Mais, entre juin 2016 et mars 2017, moins de 20% des prévenus ont bénéficié effectivement de la présence d’un avocat lors de leur garde à vue. En cause, selon l’ONG Avocats sans frontières (ASF) et l’Ordre national des avocats de Tunisie (Onat) : une population mal informée et une coordination difficile entre les principaux acteurs du système pénal.
Une campagne d’information
Mardi, ces deux organisations ont lancé en coordination avec les autorités une campagne de sensibilisation destinée aux Tunisiens : affichage, caravanes dans le Grand Tunis, spots télévisés et mini carnets rédigés en dialecte tunisien, résumant les droits pendant la garde à vue.

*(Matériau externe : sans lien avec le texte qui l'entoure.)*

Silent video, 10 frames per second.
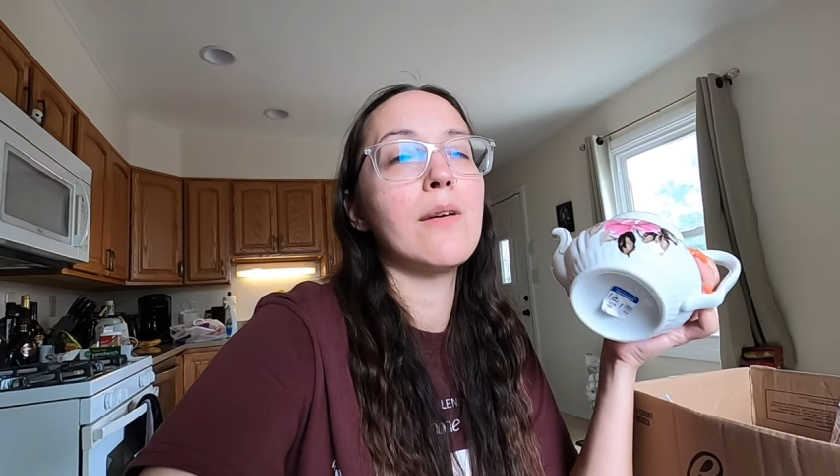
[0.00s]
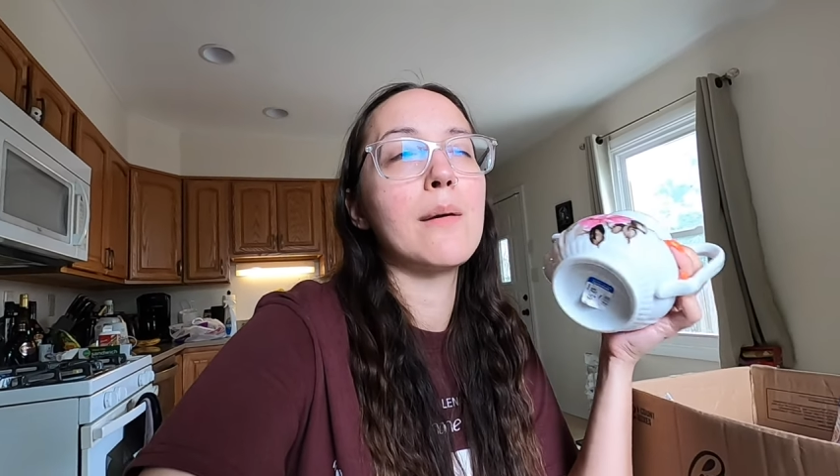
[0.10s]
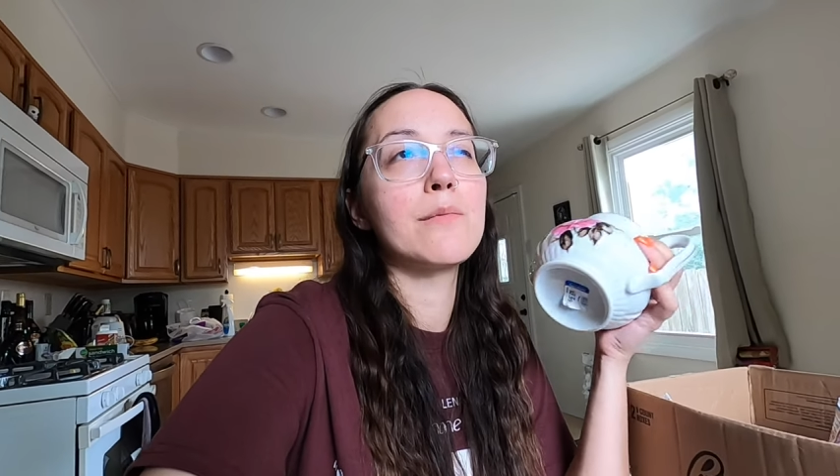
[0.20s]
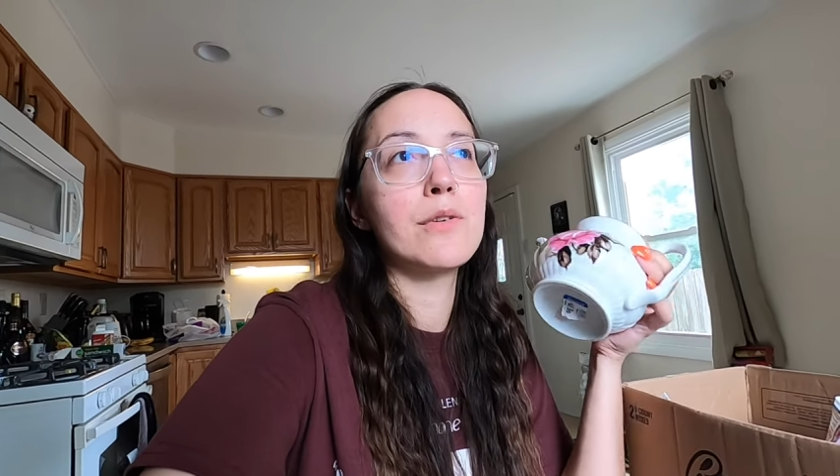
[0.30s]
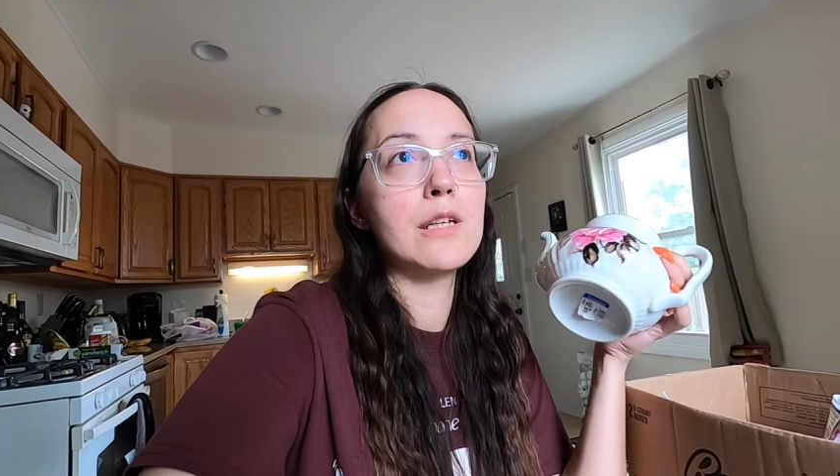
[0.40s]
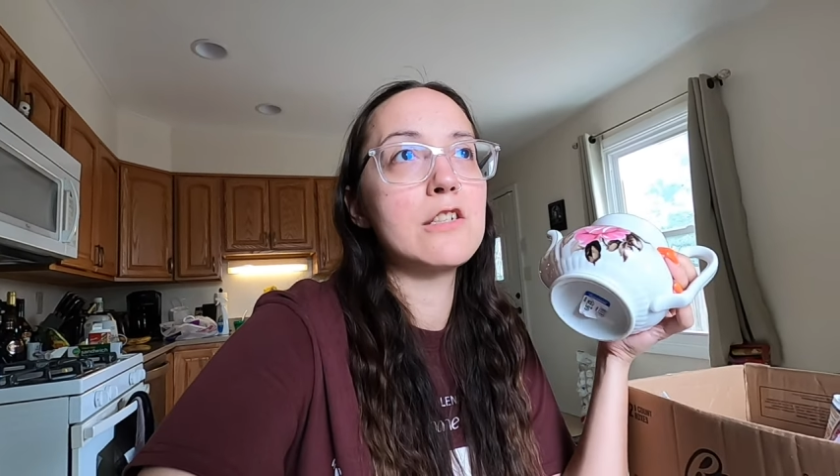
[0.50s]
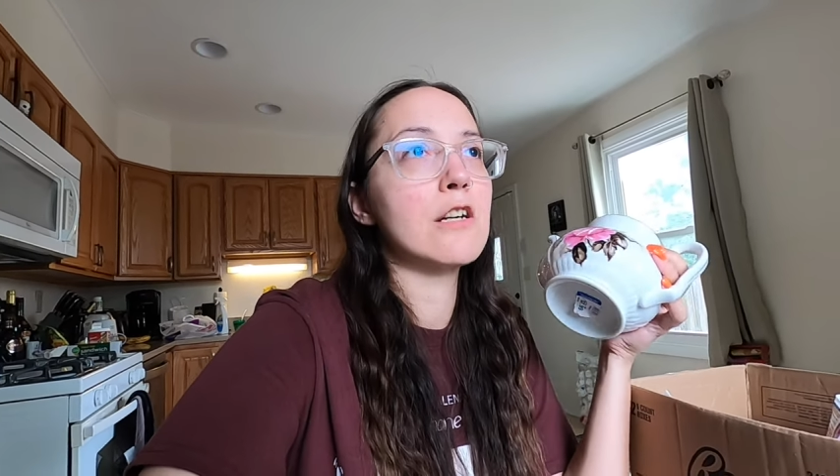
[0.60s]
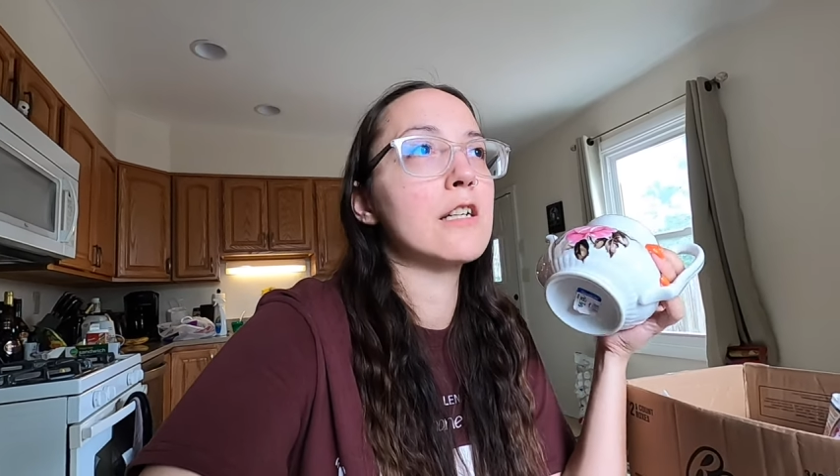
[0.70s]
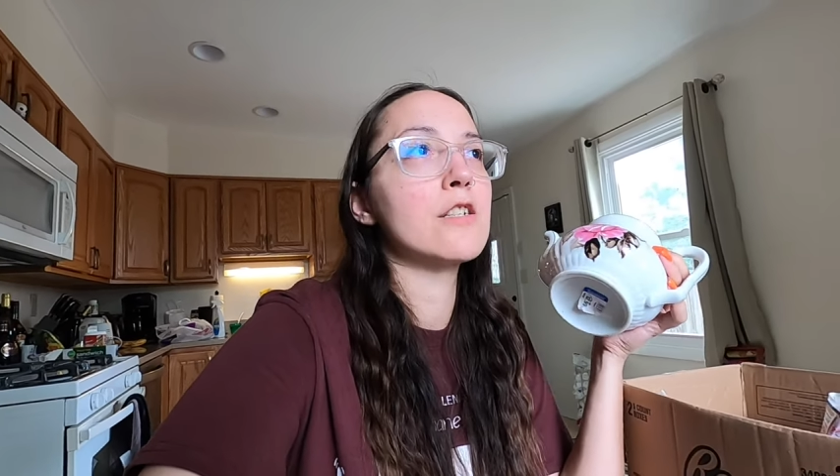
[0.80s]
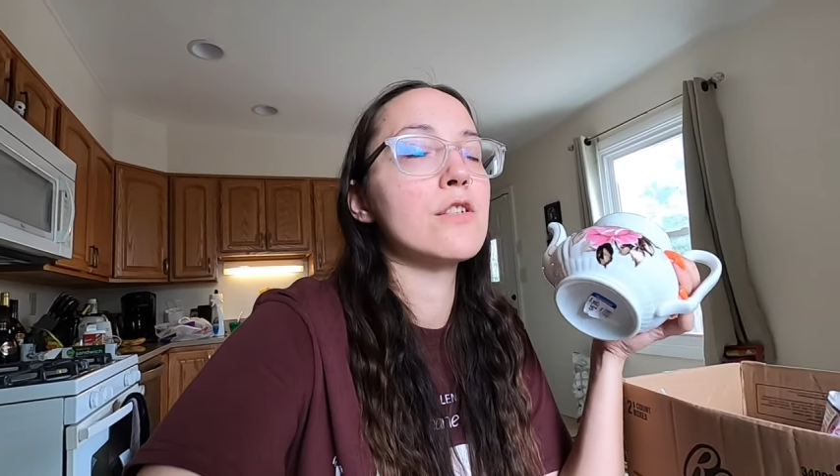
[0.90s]
I'm really
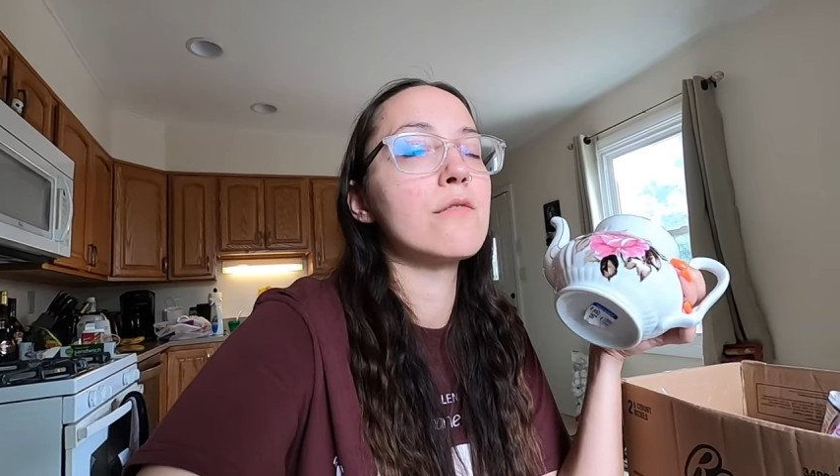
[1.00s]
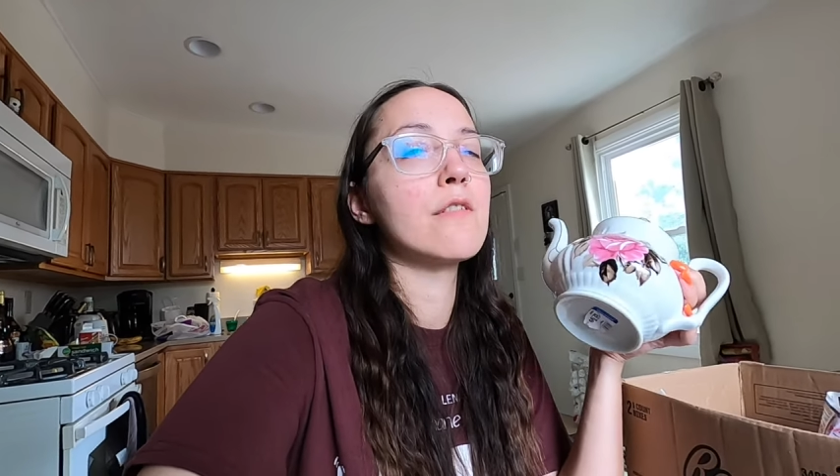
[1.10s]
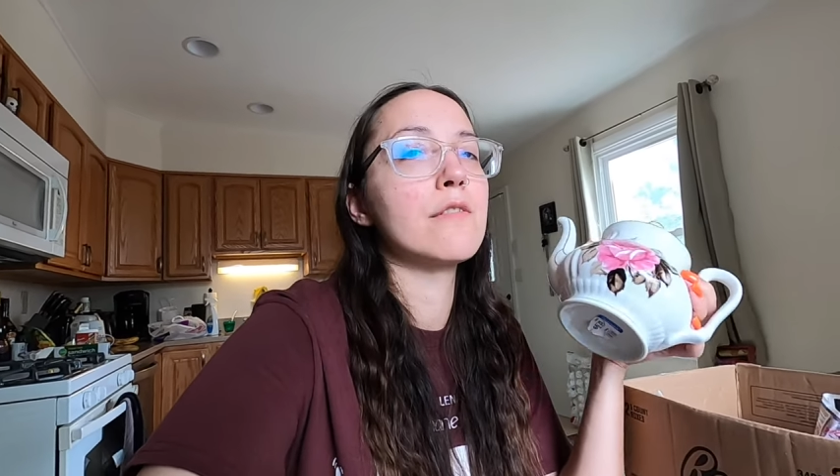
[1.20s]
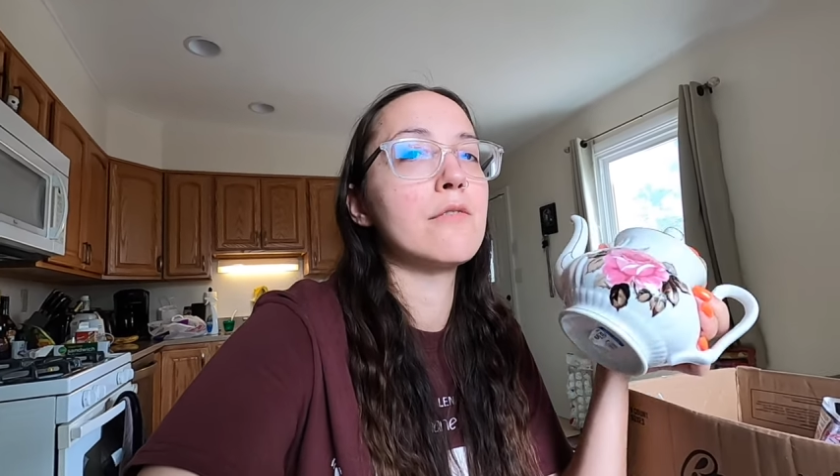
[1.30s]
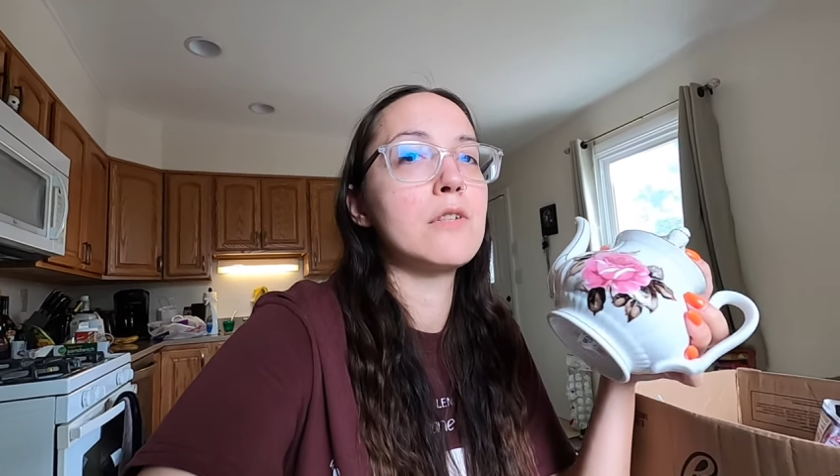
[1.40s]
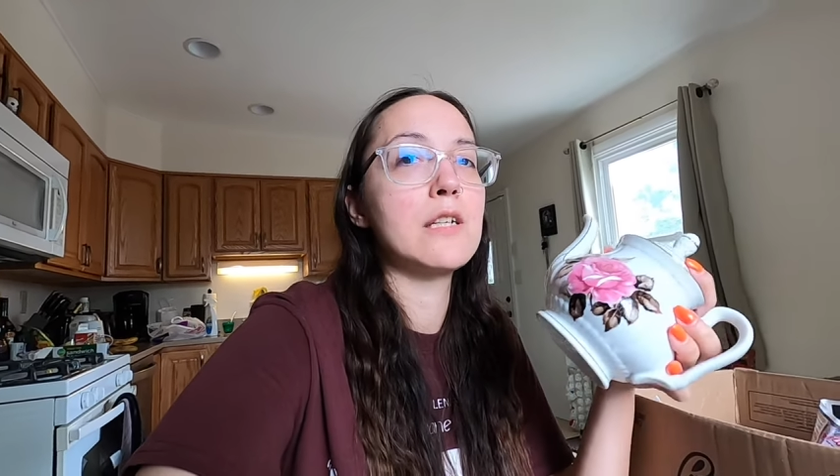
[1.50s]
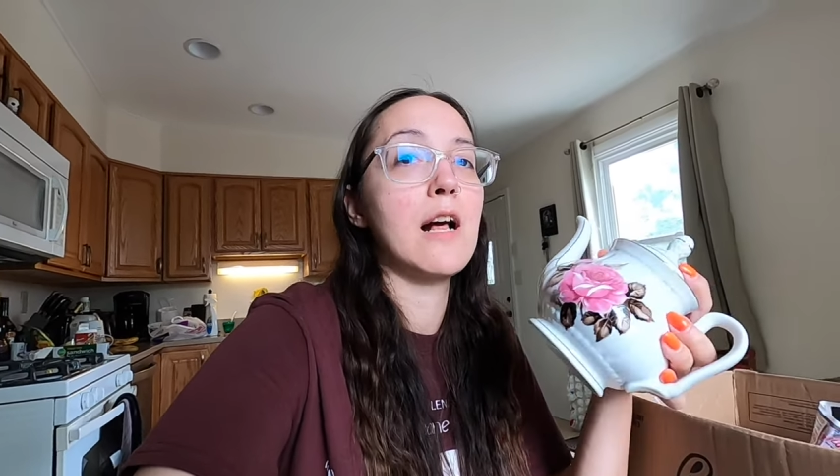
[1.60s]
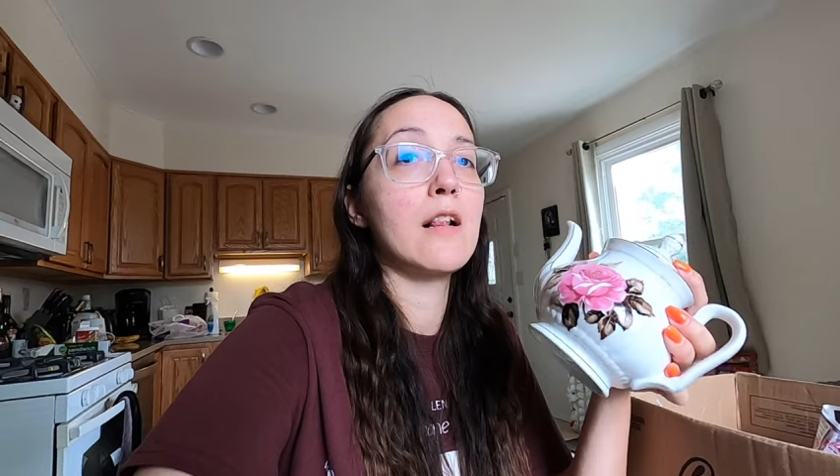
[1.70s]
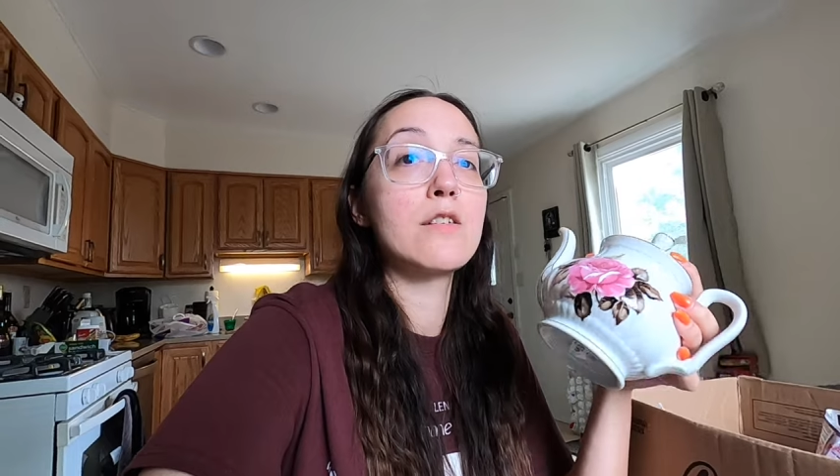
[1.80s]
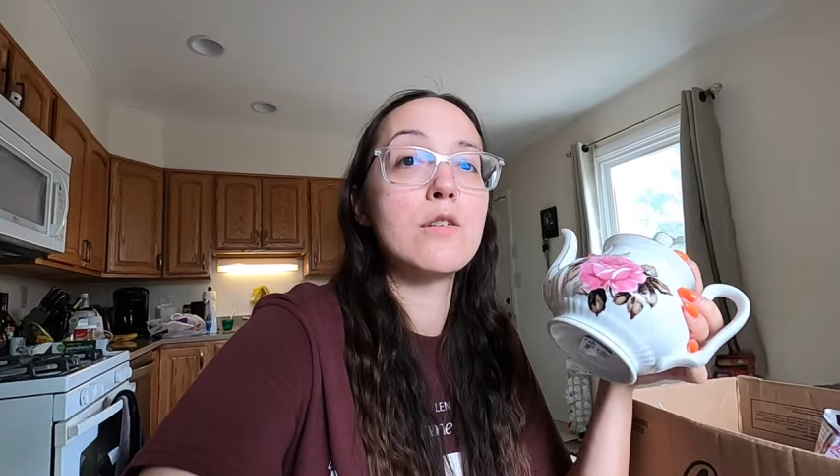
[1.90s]
trying to shoot for
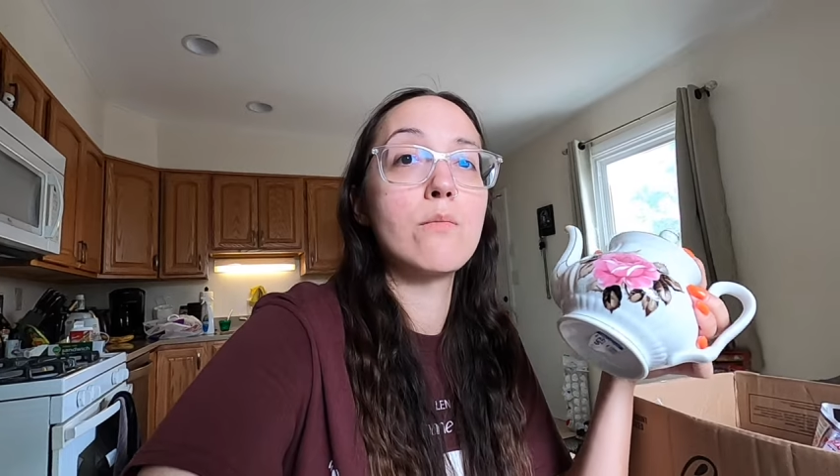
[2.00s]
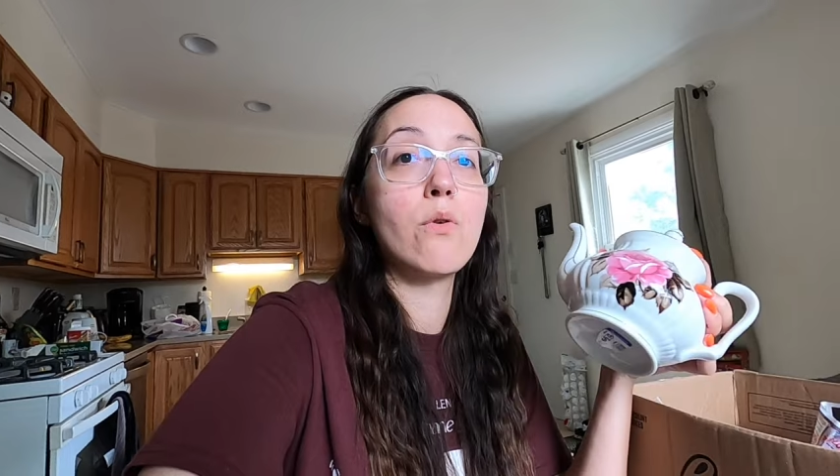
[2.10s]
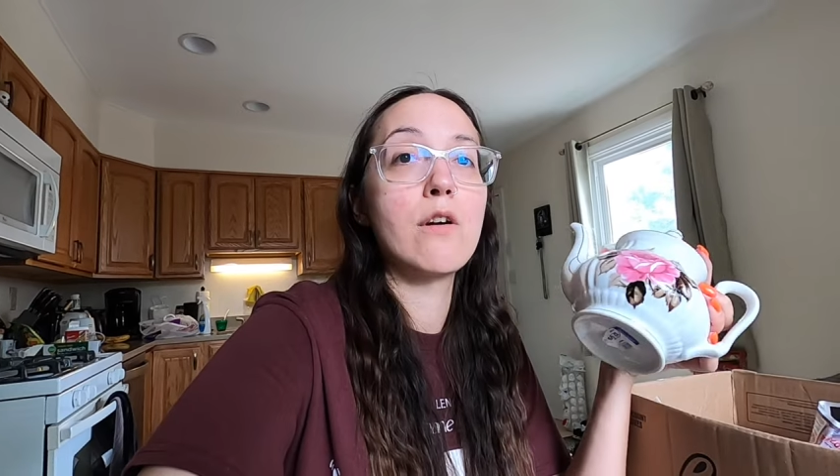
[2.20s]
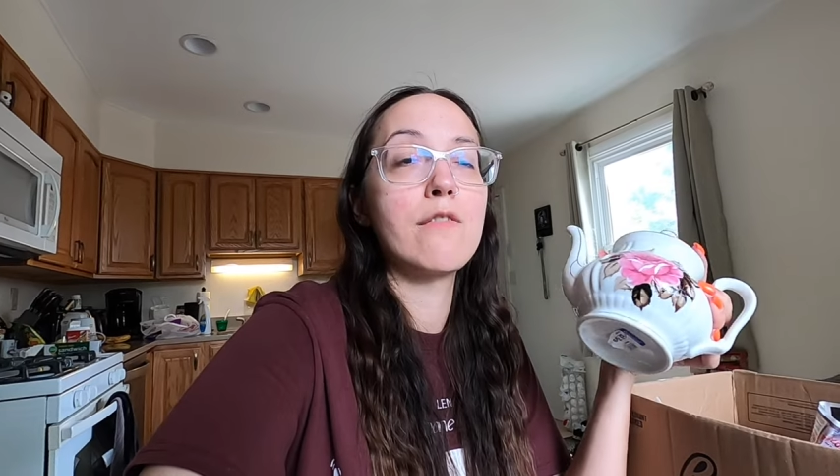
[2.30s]
$15 or more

Cette réforme « est la clé d’accès à un procès équitable pour toute personne devant se confronter à la chaîne pénale », a souligné Antonio Manganella, directeur d’ASF en Tunisie, lors d’une conférence de presse organisée dans un commissariat en présence de représentants des ministères de la Justice et de l’Intérieur. La campagne vise les citoyens, « qui doivent savoir qu’ils ont des droits », a insisté le bâtonnier de Tunisie, Ameur Meherzi.
Aujourd’hui, en matière de protection du droit des prévenus en garde à vue, « la Tunisie, en matière législative, est beaucoup plus en avance que des pays considérés comme avancés », a fait valoir M. Manganella. « Mais ça ne veut pas dire que tout va bien. Les temps sont particulièrement difficiles en matière de construction et de respect de l’État de droit » en Tunisie, a-t-il ajouté.
Ces dernières semaines, un projet de loi dit de « protection » des forces armées est revenu au centre du débat public. Défendu par les syndicats de police, la loi reste très critiquée par la société civile qui juge qu’elle instaurerait, si elle était acceptée, une immunité quasi-totale pour les agents de police.